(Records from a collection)
[Start of Attachment]

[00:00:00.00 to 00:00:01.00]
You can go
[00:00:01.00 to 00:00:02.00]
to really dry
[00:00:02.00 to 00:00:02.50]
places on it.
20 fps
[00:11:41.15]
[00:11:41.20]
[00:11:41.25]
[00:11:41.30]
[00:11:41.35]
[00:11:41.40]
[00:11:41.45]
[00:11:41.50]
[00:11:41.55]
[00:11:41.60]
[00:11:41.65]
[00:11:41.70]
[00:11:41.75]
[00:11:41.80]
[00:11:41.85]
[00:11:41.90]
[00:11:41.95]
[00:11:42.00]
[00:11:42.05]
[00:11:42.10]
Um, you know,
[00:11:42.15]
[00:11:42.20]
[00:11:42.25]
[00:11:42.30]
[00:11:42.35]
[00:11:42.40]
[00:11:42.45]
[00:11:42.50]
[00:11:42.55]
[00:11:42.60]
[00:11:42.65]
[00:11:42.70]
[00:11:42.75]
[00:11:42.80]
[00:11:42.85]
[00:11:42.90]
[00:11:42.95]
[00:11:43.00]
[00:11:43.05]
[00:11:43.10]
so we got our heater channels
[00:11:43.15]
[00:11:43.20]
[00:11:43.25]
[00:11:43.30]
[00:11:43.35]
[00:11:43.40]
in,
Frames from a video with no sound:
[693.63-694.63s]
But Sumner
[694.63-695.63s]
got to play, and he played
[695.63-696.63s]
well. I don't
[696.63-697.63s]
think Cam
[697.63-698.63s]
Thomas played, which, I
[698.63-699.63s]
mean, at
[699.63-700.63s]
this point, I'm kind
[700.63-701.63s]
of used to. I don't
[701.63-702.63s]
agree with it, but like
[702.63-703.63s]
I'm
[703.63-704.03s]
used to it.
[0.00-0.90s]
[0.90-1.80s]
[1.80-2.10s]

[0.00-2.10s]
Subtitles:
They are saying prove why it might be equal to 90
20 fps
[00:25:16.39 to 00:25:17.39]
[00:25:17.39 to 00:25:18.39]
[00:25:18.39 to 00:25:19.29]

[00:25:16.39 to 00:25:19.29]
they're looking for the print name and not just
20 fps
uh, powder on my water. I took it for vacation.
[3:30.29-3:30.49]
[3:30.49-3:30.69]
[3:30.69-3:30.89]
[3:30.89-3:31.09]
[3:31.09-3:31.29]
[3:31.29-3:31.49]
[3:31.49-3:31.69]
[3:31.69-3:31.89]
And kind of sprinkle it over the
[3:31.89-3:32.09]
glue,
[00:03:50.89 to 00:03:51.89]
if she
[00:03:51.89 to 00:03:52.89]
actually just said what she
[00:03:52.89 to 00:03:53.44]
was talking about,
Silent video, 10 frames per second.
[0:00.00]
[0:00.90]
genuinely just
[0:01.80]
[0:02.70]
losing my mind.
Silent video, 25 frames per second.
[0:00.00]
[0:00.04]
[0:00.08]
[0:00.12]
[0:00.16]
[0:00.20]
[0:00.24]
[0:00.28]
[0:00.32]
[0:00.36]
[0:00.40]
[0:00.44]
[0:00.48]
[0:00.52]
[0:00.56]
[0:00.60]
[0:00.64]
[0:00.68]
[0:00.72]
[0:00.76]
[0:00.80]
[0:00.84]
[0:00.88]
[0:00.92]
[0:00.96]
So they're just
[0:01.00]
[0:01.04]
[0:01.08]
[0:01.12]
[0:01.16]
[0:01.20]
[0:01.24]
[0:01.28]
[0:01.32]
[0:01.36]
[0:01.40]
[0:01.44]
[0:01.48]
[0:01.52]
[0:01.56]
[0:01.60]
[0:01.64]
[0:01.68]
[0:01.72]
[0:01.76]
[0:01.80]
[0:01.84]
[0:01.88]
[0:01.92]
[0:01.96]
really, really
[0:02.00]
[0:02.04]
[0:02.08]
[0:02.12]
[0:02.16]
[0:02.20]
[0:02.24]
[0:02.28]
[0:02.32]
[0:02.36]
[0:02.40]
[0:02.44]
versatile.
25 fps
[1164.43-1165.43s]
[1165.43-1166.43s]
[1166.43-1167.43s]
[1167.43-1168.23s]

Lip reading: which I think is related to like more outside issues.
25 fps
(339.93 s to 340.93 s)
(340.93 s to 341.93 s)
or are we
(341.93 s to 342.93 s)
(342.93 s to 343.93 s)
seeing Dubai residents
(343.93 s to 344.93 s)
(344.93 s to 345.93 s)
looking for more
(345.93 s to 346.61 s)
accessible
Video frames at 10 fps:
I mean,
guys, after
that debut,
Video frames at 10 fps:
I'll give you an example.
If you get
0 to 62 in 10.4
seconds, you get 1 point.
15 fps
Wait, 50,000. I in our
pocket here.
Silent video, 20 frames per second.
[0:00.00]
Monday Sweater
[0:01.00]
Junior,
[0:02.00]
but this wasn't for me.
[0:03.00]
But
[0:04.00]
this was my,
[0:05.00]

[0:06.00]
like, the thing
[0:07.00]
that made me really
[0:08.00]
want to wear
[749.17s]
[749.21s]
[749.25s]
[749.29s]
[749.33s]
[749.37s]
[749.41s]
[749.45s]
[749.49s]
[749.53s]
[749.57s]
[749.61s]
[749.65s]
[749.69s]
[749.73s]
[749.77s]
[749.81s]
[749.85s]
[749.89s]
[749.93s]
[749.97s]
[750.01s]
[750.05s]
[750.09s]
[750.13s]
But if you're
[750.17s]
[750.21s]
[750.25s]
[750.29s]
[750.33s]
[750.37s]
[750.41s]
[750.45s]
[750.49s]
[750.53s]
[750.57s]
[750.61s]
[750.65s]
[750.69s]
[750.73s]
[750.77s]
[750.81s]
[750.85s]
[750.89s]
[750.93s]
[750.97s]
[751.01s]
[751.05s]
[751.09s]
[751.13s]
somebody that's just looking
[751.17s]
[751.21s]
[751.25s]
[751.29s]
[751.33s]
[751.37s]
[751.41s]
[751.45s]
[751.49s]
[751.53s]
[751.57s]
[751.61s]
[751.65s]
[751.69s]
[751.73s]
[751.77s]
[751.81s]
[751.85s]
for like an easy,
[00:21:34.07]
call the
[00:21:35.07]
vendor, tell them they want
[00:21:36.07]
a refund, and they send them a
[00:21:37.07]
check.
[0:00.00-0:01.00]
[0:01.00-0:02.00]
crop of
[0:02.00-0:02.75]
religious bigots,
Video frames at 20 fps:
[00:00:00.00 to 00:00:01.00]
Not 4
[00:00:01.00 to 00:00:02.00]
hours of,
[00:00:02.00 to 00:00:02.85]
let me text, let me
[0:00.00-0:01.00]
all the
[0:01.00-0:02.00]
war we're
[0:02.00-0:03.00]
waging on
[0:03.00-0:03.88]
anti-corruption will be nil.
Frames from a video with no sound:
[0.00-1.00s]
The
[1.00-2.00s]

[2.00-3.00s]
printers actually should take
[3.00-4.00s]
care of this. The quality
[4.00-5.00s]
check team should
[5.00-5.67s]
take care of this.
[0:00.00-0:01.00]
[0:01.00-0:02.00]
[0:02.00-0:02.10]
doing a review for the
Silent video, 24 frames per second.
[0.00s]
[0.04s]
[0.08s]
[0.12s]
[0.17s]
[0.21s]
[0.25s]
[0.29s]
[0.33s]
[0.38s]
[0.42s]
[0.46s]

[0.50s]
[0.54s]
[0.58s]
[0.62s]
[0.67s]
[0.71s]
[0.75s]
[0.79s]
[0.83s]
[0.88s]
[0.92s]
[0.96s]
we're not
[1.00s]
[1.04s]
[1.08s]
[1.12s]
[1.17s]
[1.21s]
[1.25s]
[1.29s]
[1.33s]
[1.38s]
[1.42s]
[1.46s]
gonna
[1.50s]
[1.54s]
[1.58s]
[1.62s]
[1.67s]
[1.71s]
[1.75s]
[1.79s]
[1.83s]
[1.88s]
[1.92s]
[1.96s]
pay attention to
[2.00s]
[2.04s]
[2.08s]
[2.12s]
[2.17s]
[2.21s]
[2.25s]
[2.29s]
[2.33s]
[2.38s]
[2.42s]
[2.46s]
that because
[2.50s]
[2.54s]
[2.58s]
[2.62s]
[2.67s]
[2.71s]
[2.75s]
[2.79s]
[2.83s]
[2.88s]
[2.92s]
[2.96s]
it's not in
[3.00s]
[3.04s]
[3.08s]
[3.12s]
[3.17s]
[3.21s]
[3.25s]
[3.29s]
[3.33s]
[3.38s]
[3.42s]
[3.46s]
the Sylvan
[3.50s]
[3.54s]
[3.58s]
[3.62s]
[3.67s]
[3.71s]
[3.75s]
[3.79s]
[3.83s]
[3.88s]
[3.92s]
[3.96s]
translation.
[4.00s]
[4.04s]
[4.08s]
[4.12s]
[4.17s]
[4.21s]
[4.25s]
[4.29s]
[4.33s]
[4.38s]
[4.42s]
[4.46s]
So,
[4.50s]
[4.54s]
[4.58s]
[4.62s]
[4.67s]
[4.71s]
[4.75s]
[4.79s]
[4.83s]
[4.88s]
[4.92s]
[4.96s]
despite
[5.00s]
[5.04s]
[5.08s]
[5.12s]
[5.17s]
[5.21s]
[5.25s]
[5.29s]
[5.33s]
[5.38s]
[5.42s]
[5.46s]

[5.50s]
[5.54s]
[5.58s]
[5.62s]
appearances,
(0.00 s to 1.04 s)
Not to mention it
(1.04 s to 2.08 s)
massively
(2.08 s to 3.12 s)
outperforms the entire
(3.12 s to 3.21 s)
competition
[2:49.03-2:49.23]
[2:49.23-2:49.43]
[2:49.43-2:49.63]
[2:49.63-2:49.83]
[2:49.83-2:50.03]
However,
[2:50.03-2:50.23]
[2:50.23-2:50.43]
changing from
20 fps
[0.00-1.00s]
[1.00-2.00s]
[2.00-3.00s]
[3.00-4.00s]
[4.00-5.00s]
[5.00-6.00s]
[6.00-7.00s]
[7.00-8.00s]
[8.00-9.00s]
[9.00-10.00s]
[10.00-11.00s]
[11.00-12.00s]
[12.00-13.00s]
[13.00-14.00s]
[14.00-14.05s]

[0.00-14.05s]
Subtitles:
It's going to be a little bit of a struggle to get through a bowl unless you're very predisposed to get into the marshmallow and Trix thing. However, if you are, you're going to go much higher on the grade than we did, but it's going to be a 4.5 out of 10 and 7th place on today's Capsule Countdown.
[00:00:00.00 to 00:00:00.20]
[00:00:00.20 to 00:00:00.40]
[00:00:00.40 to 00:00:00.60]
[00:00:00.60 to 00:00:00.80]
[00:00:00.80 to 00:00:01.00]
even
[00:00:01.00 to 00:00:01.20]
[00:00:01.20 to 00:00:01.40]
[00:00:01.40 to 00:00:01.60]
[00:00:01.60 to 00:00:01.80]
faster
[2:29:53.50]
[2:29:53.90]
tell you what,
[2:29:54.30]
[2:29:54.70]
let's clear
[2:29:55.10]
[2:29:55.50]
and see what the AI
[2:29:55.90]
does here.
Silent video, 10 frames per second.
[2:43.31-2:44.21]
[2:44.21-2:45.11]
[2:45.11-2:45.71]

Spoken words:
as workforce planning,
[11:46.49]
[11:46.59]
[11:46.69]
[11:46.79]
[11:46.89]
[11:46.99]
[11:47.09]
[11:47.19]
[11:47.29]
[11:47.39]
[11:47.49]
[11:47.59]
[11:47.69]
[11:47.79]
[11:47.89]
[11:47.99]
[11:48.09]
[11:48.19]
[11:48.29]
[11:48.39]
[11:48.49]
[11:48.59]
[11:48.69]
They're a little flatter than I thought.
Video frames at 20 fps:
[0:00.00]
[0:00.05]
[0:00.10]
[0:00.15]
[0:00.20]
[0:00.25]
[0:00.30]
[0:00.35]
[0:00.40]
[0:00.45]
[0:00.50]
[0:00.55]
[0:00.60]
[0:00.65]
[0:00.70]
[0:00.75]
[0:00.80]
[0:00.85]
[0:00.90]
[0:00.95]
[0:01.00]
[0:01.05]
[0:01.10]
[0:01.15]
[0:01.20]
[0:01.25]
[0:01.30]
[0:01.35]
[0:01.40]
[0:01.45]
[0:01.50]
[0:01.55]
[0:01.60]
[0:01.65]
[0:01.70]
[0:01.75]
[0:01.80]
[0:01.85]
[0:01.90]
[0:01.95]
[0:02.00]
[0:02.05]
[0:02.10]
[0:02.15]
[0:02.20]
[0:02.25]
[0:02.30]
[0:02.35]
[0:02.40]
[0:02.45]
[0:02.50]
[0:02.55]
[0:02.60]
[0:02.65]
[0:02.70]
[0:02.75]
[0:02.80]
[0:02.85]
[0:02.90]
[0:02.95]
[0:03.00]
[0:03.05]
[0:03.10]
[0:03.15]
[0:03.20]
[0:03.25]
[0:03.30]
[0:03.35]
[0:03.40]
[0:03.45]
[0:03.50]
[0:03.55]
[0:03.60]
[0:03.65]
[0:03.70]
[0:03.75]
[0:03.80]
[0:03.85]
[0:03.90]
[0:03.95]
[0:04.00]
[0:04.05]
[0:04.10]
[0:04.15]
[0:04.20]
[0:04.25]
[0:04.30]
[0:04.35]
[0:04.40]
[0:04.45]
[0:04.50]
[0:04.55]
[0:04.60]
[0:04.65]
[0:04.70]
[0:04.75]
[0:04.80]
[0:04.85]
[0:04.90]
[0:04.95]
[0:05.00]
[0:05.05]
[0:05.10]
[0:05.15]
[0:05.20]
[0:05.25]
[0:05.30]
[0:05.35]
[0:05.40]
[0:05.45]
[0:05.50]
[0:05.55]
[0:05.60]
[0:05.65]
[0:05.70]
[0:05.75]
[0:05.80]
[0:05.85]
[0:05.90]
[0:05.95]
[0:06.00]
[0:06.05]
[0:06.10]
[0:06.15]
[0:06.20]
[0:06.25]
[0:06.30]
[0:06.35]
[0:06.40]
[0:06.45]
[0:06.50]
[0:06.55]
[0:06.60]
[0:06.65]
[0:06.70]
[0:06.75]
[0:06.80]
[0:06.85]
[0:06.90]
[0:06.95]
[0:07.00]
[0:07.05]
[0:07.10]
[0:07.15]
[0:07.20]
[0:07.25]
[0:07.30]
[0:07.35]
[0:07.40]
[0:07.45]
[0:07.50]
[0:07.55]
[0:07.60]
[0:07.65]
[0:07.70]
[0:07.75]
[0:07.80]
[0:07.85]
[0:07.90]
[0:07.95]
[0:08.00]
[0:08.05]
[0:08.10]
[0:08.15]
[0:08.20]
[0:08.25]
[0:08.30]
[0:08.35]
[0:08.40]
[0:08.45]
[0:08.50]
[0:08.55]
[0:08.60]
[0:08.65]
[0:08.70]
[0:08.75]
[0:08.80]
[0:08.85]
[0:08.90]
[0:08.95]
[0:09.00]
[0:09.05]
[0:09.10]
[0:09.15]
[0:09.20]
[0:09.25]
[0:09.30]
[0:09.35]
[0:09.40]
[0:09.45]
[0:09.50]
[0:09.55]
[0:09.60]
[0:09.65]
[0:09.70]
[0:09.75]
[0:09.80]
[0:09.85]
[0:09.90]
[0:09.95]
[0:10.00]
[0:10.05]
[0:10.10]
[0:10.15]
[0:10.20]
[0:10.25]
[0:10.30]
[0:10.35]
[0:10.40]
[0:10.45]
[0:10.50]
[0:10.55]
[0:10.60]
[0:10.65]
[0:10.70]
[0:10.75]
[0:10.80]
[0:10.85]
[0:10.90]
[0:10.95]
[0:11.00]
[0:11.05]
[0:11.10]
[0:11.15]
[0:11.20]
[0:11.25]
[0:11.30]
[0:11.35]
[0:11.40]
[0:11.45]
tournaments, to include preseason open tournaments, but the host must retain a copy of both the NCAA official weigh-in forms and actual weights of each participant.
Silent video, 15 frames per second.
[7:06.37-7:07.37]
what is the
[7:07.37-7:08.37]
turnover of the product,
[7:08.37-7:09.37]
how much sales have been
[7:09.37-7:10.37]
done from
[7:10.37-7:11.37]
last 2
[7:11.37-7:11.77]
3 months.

[End of Attachment]

*Exercise*
The required output is the entries from their opening line through the line holding "[00:11:42.70]", repeated exactly, with both end lines kept.

*Written answer*
[00:00:00.00 to 00:00:01.00]
You can go
[00:00:01.00 to 00:00:02.00]
to really dry
[00:00:02.00 to 00:00:02.50]
places on it.
20 fps
[00:11:41.15]
[00:11:41.20]
[00:11:41.25]
[00:11:41.30]
[00:11:41.35]
[00:11:41.40]
[00:11:41.45]
[00:11:41.50]
[00:11:41.55]
[00:11:41.60]
[00:11:41.65]
[00:11:41.70]
[00:11:41.75]
[00:11:41.80]
[00:11:41.85]
[00:11:41.90]
[00:11:41.95]
[00:11:42.00]
[00:11:42.05]
[00:11:42.10]
Um, you know,
[00:11:42.15]
[00:11:42.20]
[00:11:42.25]
[00:11:42.30]
[00:11:42.35]
[00:11:42.40]
[00:11:42.45]
[00:11:42.50]
[00:11:42.55]
[00:11:42.60]
[00:11:42.65]
[00:11:42.70]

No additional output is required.